Mas o que não é verdade, acrescenta, "é aquilo que está vertido na sentença que os condenou, atribuindo-lhes uma responsabilidade - agora já não com a intensão de matar o cidadão ucraniano – mas com todas as outras circunstâncias, de terem agredido e batido, coisas que temos sempre sustentado que não aconteceram”.

Não negando a gravidade do assunto, mas recusando liminarmente que resulte de um comportamento sistémico dentro do Serviço, Acácio Pereira – presidente do Sindicato da Carreira de Investigação e Fiscalização – foi outra das pessoas que sempre se bateu pela clarificação do caso.

Lamenta que “ninguém tenha tido a coragem de dizer que este foi um caso isolado”, tal como consta do relatório da Inspeção Geral da Administração Interna (IGAI).
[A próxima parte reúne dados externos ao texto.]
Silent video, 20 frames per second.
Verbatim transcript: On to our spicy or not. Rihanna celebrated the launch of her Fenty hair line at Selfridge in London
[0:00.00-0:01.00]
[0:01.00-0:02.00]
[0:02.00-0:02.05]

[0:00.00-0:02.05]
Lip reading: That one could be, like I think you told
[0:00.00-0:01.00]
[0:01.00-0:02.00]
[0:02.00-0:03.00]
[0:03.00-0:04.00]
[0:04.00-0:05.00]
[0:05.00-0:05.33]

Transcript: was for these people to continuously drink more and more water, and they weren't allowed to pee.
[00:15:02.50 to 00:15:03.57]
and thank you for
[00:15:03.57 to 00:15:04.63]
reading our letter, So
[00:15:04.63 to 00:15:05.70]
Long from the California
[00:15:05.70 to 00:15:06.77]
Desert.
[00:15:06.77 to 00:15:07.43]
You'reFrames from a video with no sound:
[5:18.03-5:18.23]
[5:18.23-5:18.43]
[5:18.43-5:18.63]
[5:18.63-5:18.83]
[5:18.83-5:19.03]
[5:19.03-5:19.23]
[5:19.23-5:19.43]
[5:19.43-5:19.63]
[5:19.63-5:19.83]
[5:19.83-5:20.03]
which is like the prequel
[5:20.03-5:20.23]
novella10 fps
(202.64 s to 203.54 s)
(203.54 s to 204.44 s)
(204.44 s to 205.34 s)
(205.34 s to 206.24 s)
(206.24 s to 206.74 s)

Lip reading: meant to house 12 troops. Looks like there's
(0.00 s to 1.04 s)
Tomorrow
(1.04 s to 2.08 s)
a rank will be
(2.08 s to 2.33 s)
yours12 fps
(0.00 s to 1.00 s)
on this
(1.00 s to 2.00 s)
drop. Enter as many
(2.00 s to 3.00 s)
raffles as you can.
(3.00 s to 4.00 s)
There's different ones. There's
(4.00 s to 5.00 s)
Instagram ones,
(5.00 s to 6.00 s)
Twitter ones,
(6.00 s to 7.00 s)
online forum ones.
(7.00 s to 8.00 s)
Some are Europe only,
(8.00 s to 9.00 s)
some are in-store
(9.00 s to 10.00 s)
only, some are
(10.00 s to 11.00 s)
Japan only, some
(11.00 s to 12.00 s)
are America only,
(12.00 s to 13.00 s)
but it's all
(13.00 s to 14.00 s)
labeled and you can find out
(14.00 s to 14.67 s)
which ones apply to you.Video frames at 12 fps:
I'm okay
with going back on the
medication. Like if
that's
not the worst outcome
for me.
Uma das versões “foi muito mediatizada e muito repetida, até porque estávamos em confinamento, mas depois não foi dada a mesma importância ao relatório da IGAI que dizia que não era um problema sistémico no SEF”.

Acácio Pereira considera que a IGAI foi pressionada pelo poder político que tentava justificar a extinção do SEF”, e embora tenha produzido um relatório que “não me enche de orgulho, porque isso só acontecia se dissesse que não havia lá nenhuma situação, deixa-me pelo menos satisfeito porque diz que é um caso isolado, e que não é uma situação sistémica”.

Já o penúltimo diretor do SEF, cargo que assumiu precisamente na sequência da restruturação lançada pelo Governo, admite que o caso do aeroporto pode ter precipitado o destino do Serviço, mas não acredita que seja a única explicação.

Fernando Silva considera que “o SEF já era muito contestado, nomeadamente pela falta de resposta ao aumento da dimensão da comunidade estrangeira em Portugal”.

Olhando para trás, Fernando Silva nota que “pelo menos desde 2012 que já havia alguma resistência relativamente à existência do serviço como serviço de segurança que conhecemos”.

Seja como for, apesar de muitas incidências, críticas, duvidas, adiamentos, negociações, até umas eleições antecipadas pelo meio, a restruturação lançada em dezembro de 2020 não teve retrocesso.

E embora a justificação oficial seja outra, é inevitável que este último caso, o da morte do ucraniano Ihor Homeniuk no Aeroporto de Lisboa, fique para sempre associado ao princípio do fim do Serviço de Estrangeiros e Fronteiras.